My reply stemmed from your earlier implication, probably tongue in cheek, that reel to reel tape was best, but if that is your criterion all recordings are poor and the technology used inadequate.
My criterion is accurate toi the microphone. Analogue tape isn't. The changes made to the signal to make an LP manufacturable mean it isn't. Digital is. even at 16/48 IME on the type of music I listen to (no jangling key symphonies for me)
For me, anymore, it's all in the recording technique. And it's strange, sometimes. For instance, I've never heard a 'studio' recording of solo Chopin piano works that sounded like a real piano in my living room.

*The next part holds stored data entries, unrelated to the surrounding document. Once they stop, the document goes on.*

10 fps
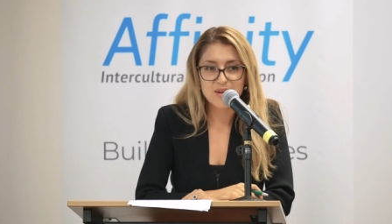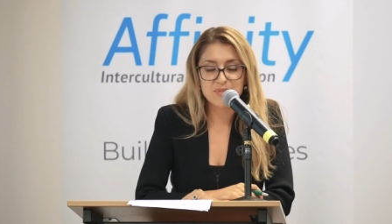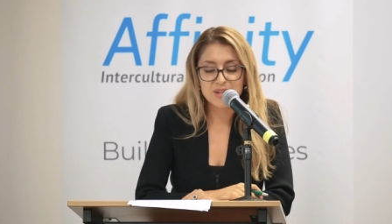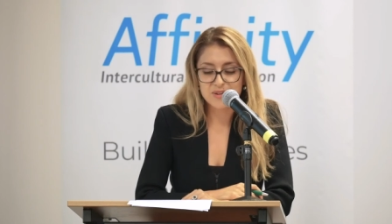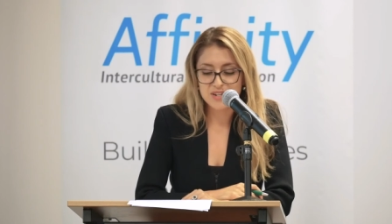
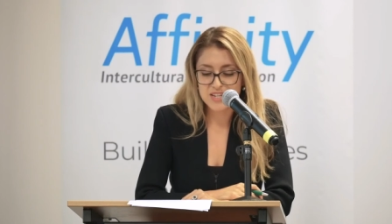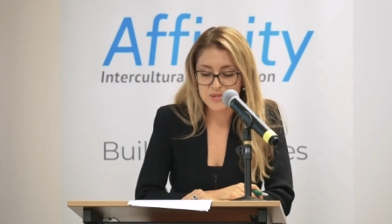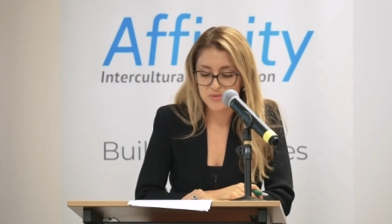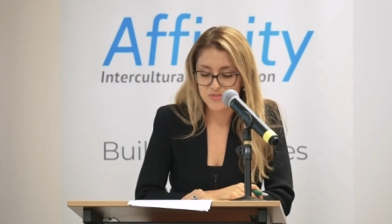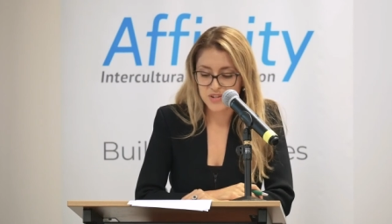Beyond
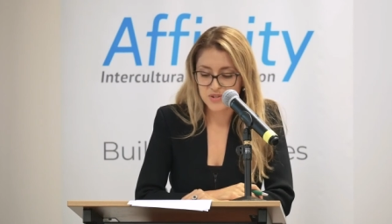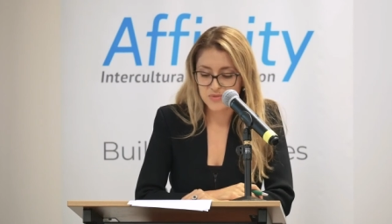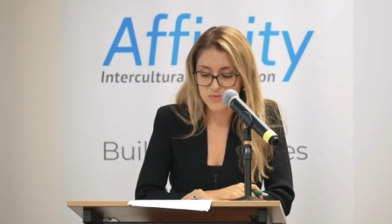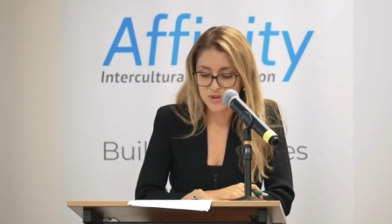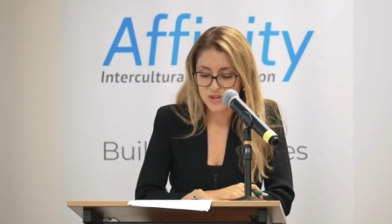his
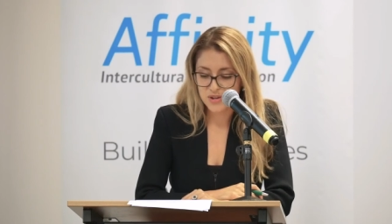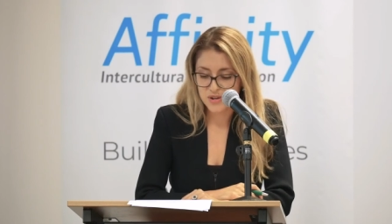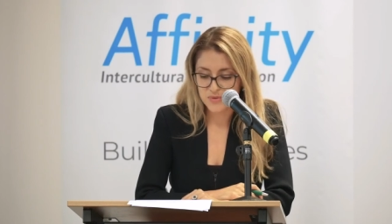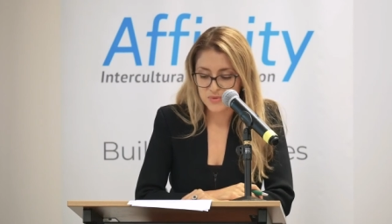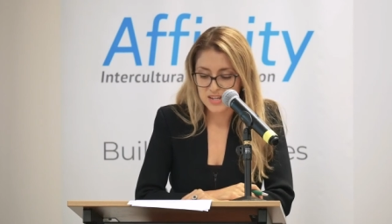professional work,
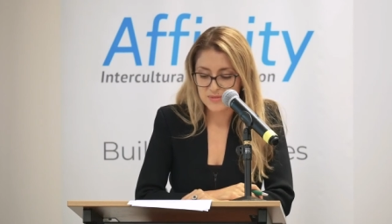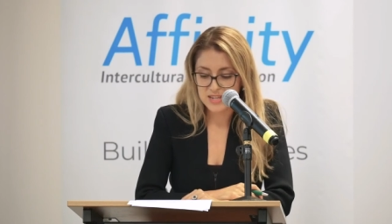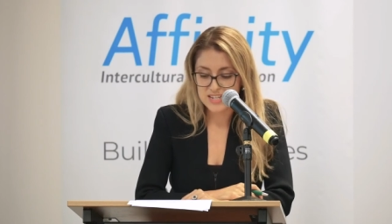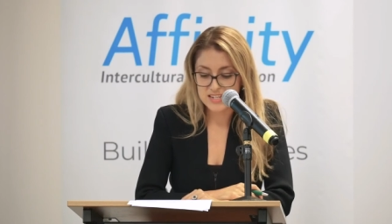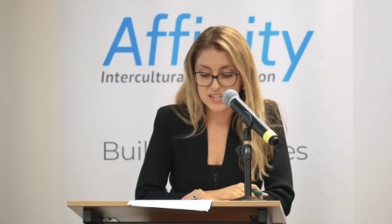Kareem
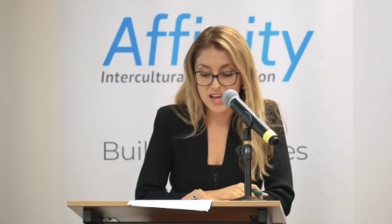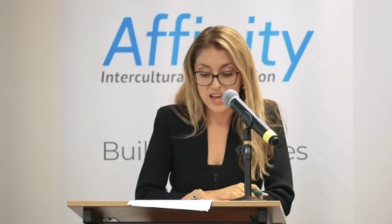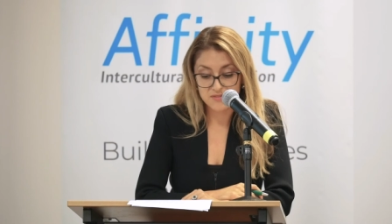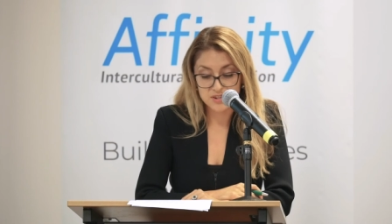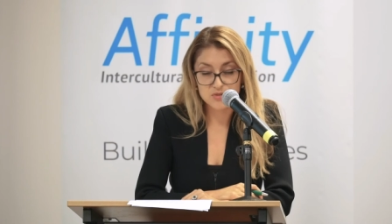is an
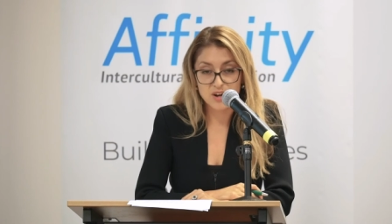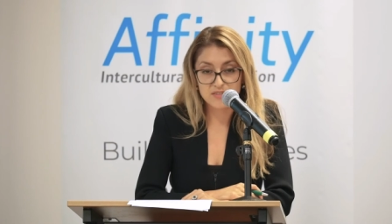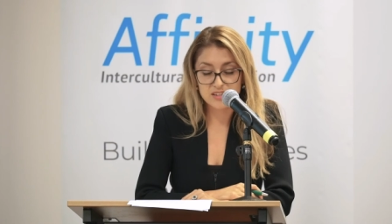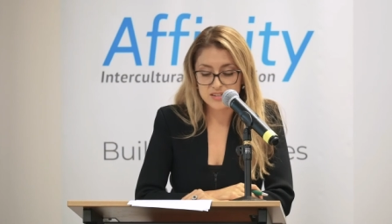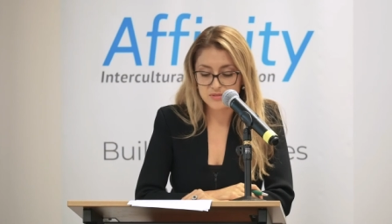avid
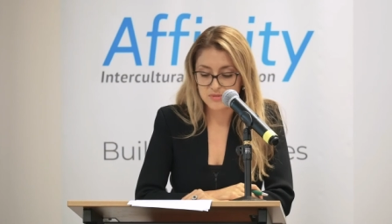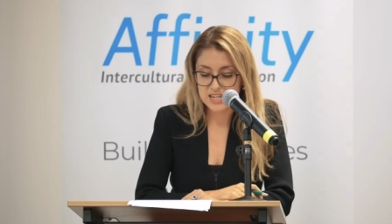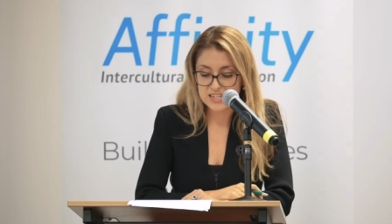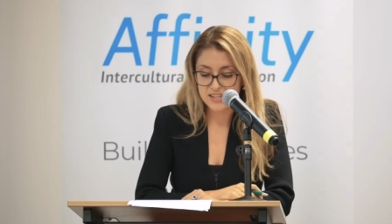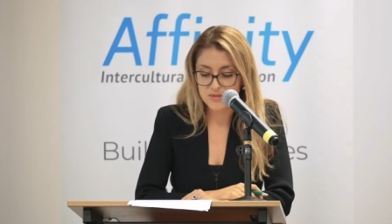traveller,
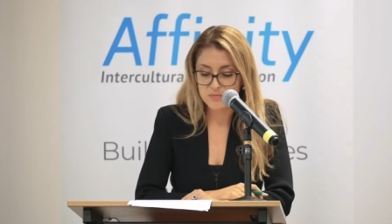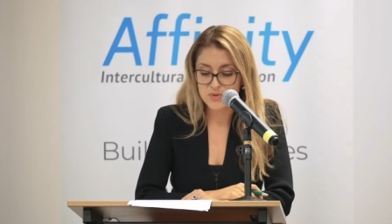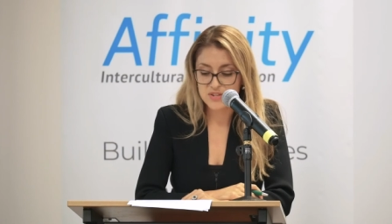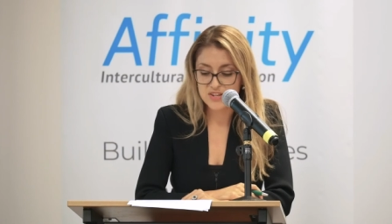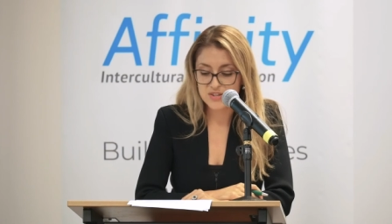reader,
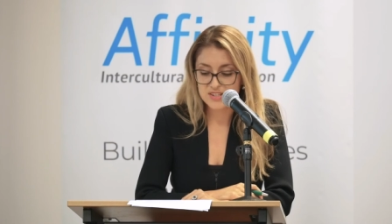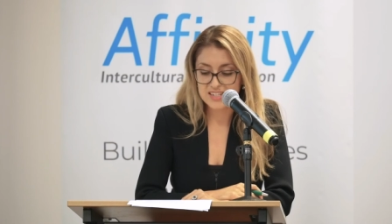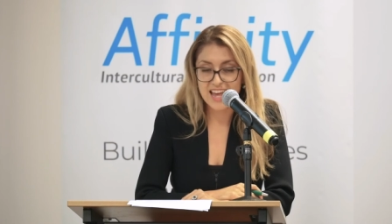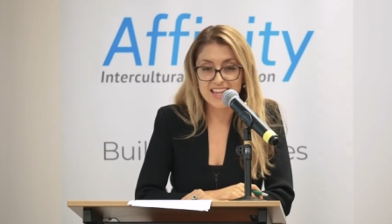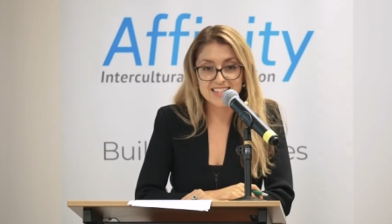
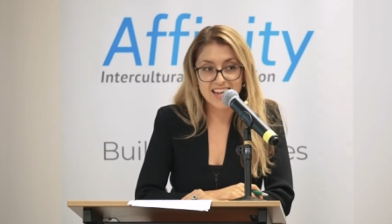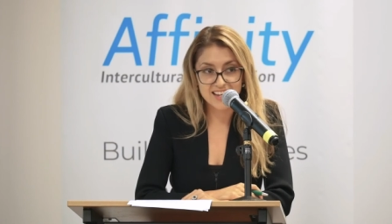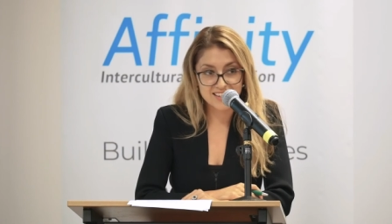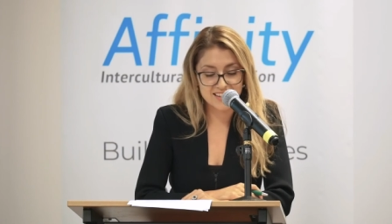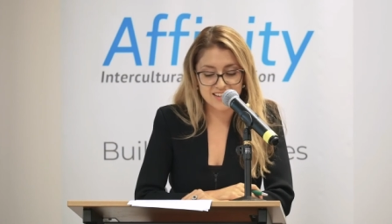musician, and
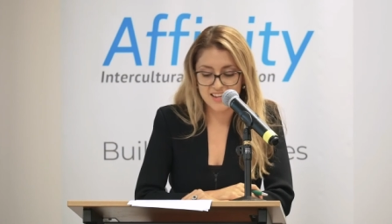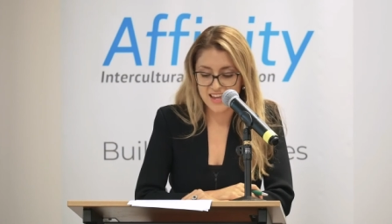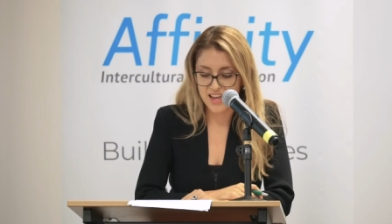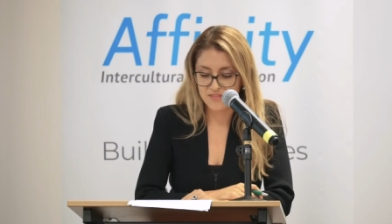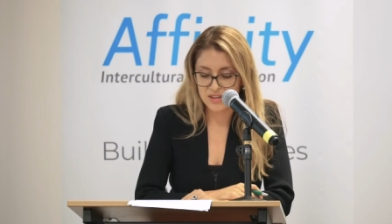actor,
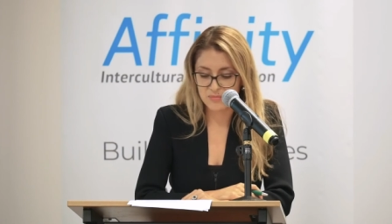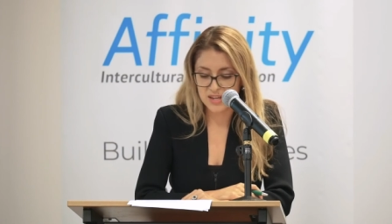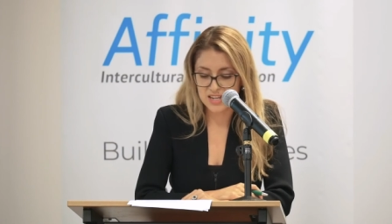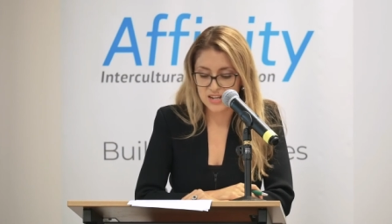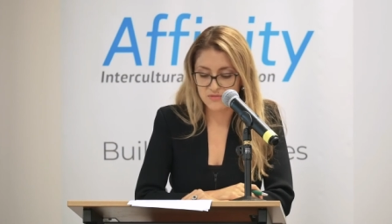having
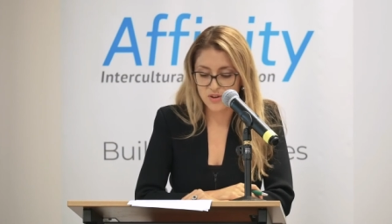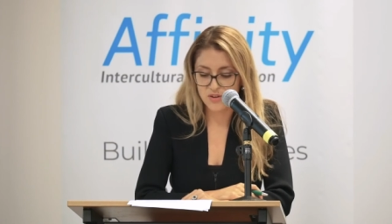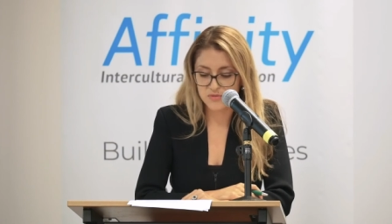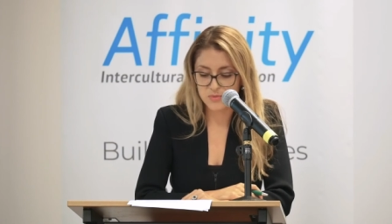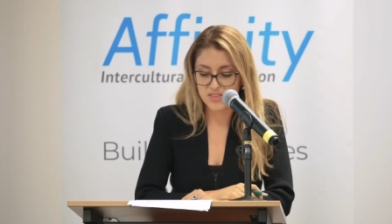been
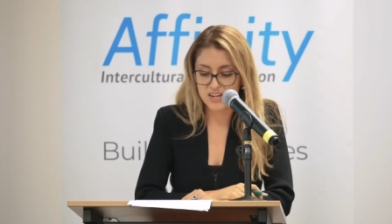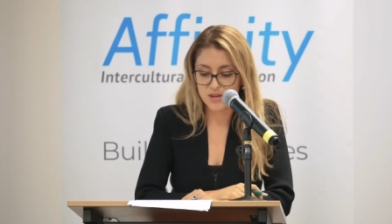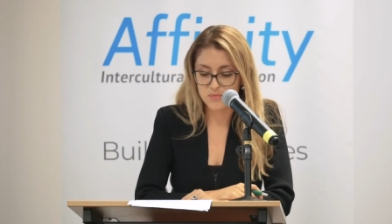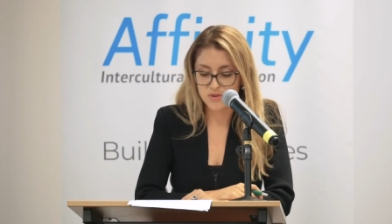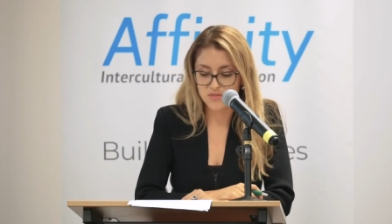involved with a
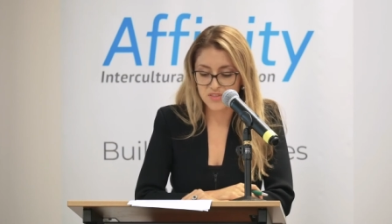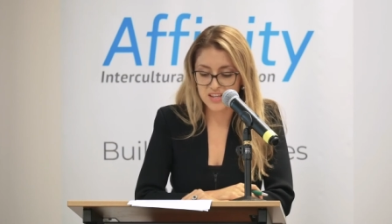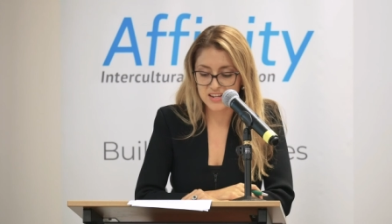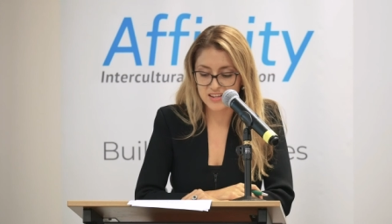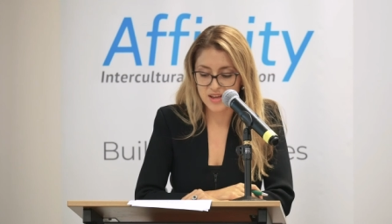number of
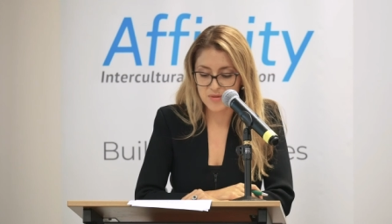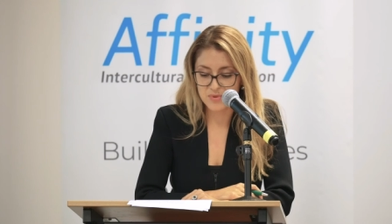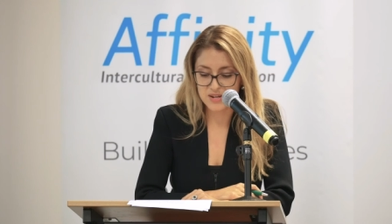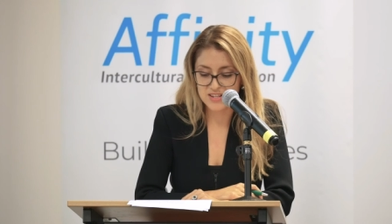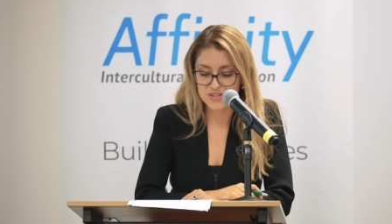theatre
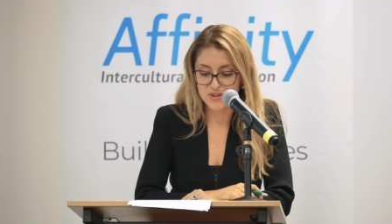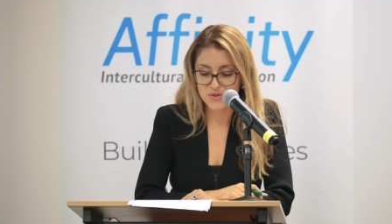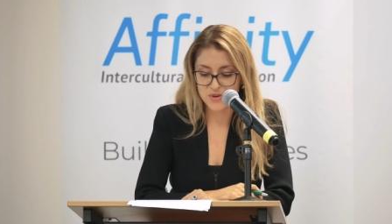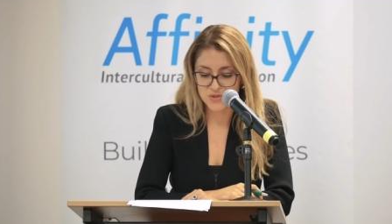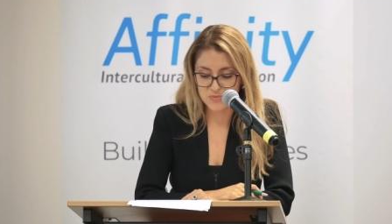companies
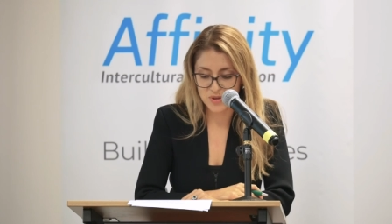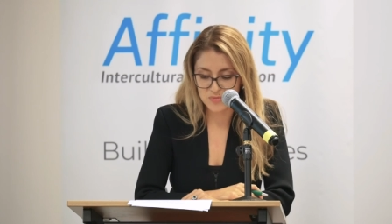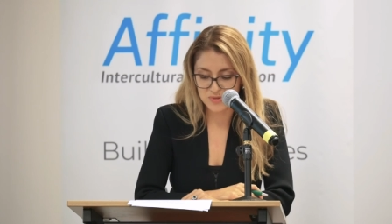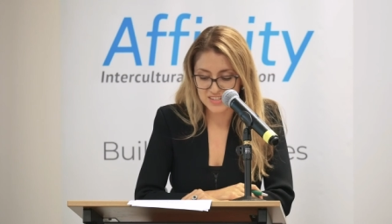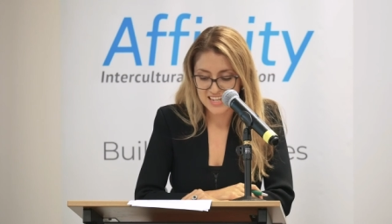across
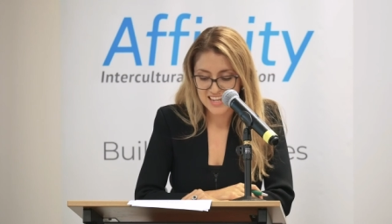Melbourne.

I think it's the way the microphones are placed. Not that the recordings sound 'bad'. Or that they don't sound like a piano. Just not like what I hear in a concert hall or a small venue. The question that comes to my mind is, how many microphones are used, where are they placed, and how are they mixed into a two track recording? This has nothing to do with either digital or analog tape.
My most recent is a six volume set [16/44 flac download] played by Japanese pianist Takako Takahashi, recorded around 2005. Nice dynamics, a perfect digital sound, but the solo piano just doesn't come across as if it's in my living room. On the other hand, yesterday I was listening to a couple of Bill Evans LPs released on an 'audiophile' label [
Portrait in Jazz- recorded at Reeves Sound Studios, NYC, December 28, 1959 and
Everybody Digs Bill Evans-recorded December 15, 1958]; the sound was very natural-like. These analog recordings sounded more natural than those done in 50 years later. I really think it's
recording technique, and not the medium. Of course, with LP, even a 180g audiophile pressing, you get the extraneous surface noise. But for me that doesn't take away or mask how the recording was miked and mixed.